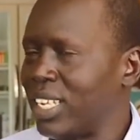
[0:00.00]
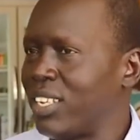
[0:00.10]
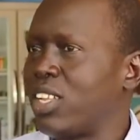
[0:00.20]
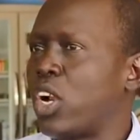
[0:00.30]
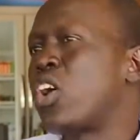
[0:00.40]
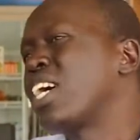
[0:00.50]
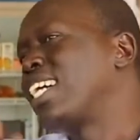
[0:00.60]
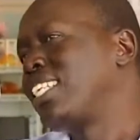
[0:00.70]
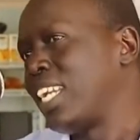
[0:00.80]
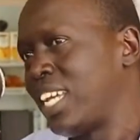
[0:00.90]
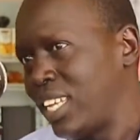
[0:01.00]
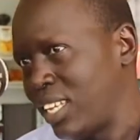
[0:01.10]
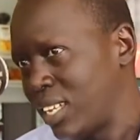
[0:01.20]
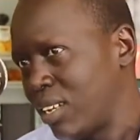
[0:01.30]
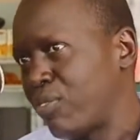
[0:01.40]
There is a longer delay
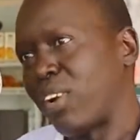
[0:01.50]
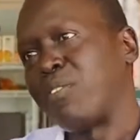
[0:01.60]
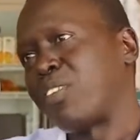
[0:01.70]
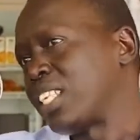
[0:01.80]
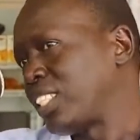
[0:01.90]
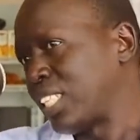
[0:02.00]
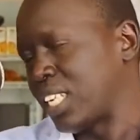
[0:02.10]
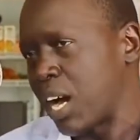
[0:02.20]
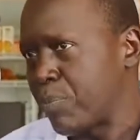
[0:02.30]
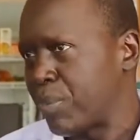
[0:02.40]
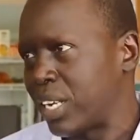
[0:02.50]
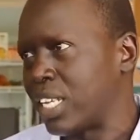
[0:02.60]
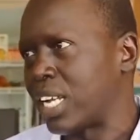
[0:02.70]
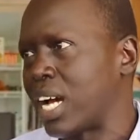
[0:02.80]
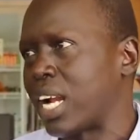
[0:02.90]
flushing it up, and
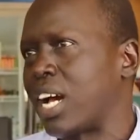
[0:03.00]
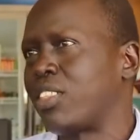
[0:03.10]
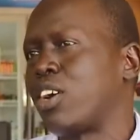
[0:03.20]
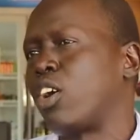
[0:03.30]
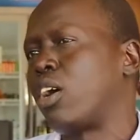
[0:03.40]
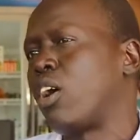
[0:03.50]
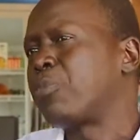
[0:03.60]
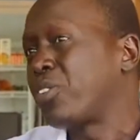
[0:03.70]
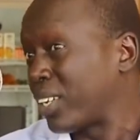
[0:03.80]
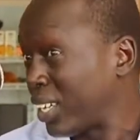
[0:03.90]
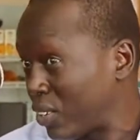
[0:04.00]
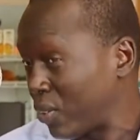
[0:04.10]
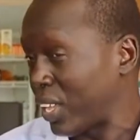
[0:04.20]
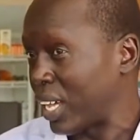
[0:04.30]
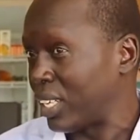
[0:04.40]
are other obstacles
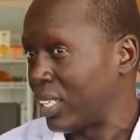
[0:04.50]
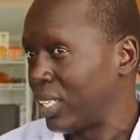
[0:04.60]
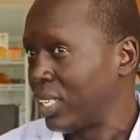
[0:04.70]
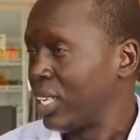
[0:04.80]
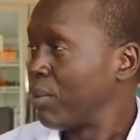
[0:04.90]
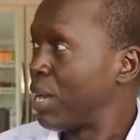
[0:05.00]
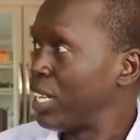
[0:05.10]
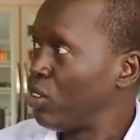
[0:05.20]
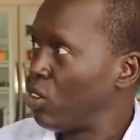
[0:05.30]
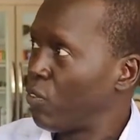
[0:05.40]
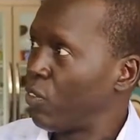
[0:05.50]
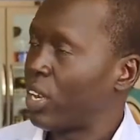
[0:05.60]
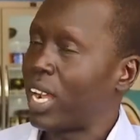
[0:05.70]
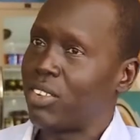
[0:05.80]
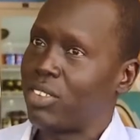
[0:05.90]
to that. But you know,
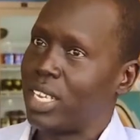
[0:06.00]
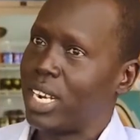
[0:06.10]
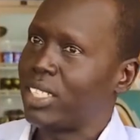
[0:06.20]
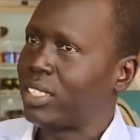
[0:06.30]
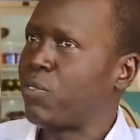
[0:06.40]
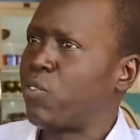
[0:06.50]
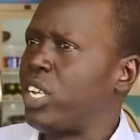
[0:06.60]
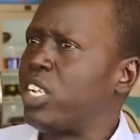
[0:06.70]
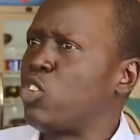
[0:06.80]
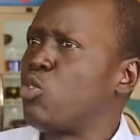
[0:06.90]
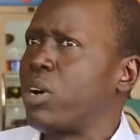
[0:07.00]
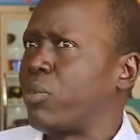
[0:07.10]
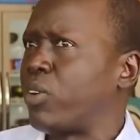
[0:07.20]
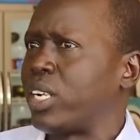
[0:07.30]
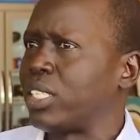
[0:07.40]
for us here, let's say in Juba,
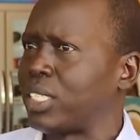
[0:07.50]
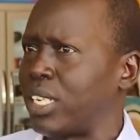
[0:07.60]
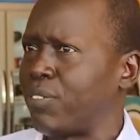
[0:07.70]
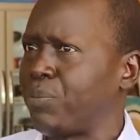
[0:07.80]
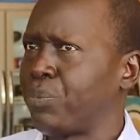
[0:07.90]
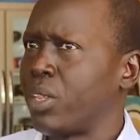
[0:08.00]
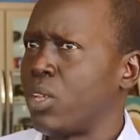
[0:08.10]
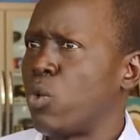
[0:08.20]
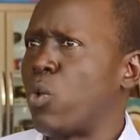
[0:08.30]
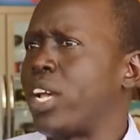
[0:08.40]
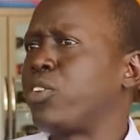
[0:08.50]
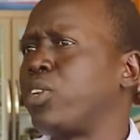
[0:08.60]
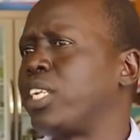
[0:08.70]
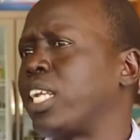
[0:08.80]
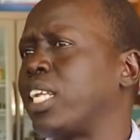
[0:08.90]
for instance, why
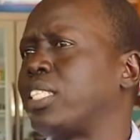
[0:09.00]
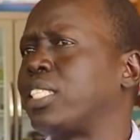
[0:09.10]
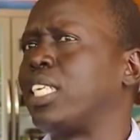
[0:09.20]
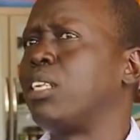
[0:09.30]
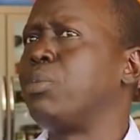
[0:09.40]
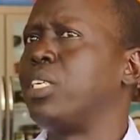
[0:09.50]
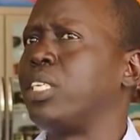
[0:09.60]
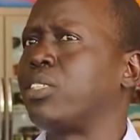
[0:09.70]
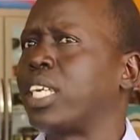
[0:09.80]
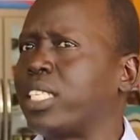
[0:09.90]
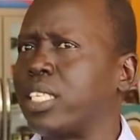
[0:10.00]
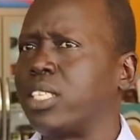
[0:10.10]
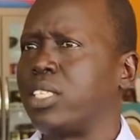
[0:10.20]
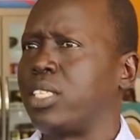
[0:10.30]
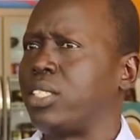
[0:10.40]
should internet still be such a
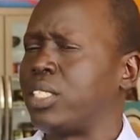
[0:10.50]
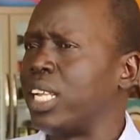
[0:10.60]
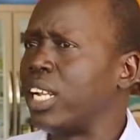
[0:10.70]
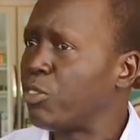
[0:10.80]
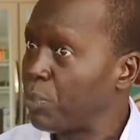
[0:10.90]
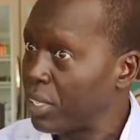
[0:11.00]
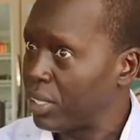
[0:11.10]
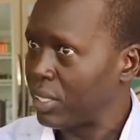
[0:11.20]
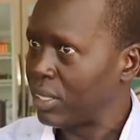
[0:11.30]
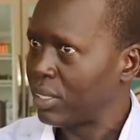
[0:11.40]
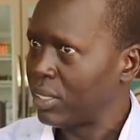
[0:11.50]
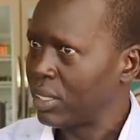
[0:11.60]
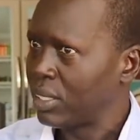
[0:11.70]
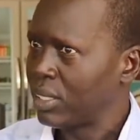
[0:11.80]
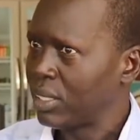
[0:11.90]
snail speed?
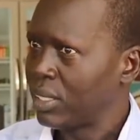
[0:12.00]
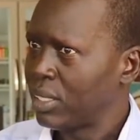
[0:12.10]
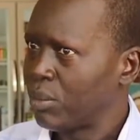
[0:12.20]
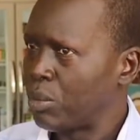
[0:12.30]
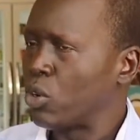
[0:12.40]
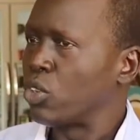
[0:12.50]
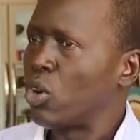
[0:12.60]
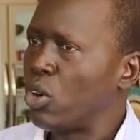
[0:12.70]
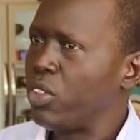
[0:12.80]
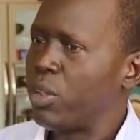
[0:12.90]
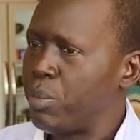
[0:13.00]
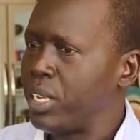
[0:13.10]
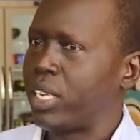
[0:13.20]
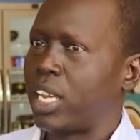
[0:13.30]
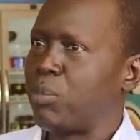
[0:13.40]
Because all the big
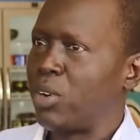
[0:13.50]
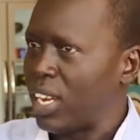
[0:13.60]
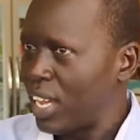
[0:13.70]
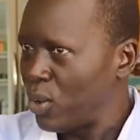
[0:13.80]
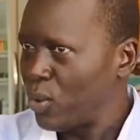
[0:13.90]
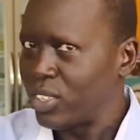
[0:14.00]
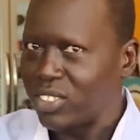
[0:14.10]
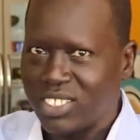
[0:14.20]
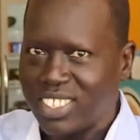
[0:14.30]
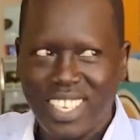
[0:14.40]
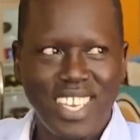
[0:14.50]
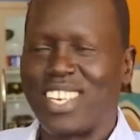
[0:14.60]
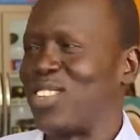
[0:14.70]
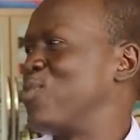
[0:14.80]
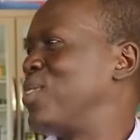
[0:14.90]
cable like yours is here in Juba.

____

→ **PROBLEM REQUIREMENTS**
A faithful copy of every record is required, with no pictures included.

→ **RESPONSE**
[0:00.00]
[0:00.10]
[0:00.20]
[0:00.30]
[0:00.40]
[0:00.50]
[0:00.60]
[0:00.70]
[0:00.80]
[0:00.90]
[0:01.00]
[0:01.10]
[0:01.20]
[0:01.30]
[0:01.40]
There is a longer delay
[0:01.50]
[0:01.60]
[0:01.70]
[0:01.80]
[0:01.90]
[0:02.00]
[0:02.10]
[0:02.20]
[0:02.30]
[0:02.40]
[0:02.50]
[0:02.60]
[0:02.70]
[0:02.80]
[0:02.90]
flushing it up, and
[0:03.00]
[0:03.10]
[0:03.20]
[0:03.30]
[0:03.40]
[0:03.50]
[0:03.60]
[0:03.70]
[0:03.80]
[0:03.90]
[0:04.00]
[0:04.10]
[0:04.20]
[0:04.30]
[0:04.40]
are other obstacles
[0:04.50]
[0:04.60]
[0:04.70]
[0:04.80]
[0:04.90]
[0:05.00]
[0:05.10]
[0:05.20]
[0:05.30]
[0:05.40]
[0:05.50]
[0:05.60]
[0:05.70]
[0:05.80]
[0:05.90]
to that. But you know,
[0:06.00]
[0:06.10]
[0:06.20]
[0:06.30]
[0:06.40]
[0:06.50]
[0:06.60]
[0:06.70]
[0:06.80]
[0:06.90]
[0:07.00]
[0:07.10]
[0:07.20]
[0:07.30]
[0:07.40]
for us here, let's say in Juba,
[0:07.50]
[0:07.60]
[0:07.70]
[0:07.80]
[0:07.90]
[0:08.00]
[0:08.10]
[0:08.20]
[0:08.30]
[0:08.40]
[0:08.50]
[0:08.60]
[0:08.70]
[0:08.80]
[0:08.90]
for instance, why
[0:09.00]
[0:09.10]
[0:09.20]
[0:09.30]
[0:09.40]
[0:09.50]
[0:09.60]
[0:09.70]
[0:09.80]
[0:09.90]
[0:10.00]
[0:10.10]
[0:10.20]
[0:10.30]
[0:10.40]
should internet still be such a
[0:10.50]
[0:10.60]
[0:10.70]
[0:10.80]
[0:10.90]
[0:11.00]
[0:11.10]
[0:11.20]
[0:11.30]
[0:11.40]
[0:11.50]
[0:11.60]
[0:11.70]
[0:11.80]
[0:11.90]
snail speed?
[0:12.00]
[0:12.10]
[0:12.20]
[0:12.30]
[0:12.40]
[0:12.50]
[0:12.60]
[0:12.70]
[0:12.80]
[0:12.90]
[0:13.00]
[0:13.10]
[0:13.20]
[0:13.30]
[0:13.40]
Because all the big
[0:13.50]
[0:13.60]
[0:13.70]
[0:13.80]
[0:13.90]
[0:14.00]
[0:14.10]
[0:14.20]
[0:14.30]
[0:14.40]
[0:14.50]
[0:14.60]
[0:14.70]
[0:14.80]
[0:14.90]
cable like yours is here in Juba.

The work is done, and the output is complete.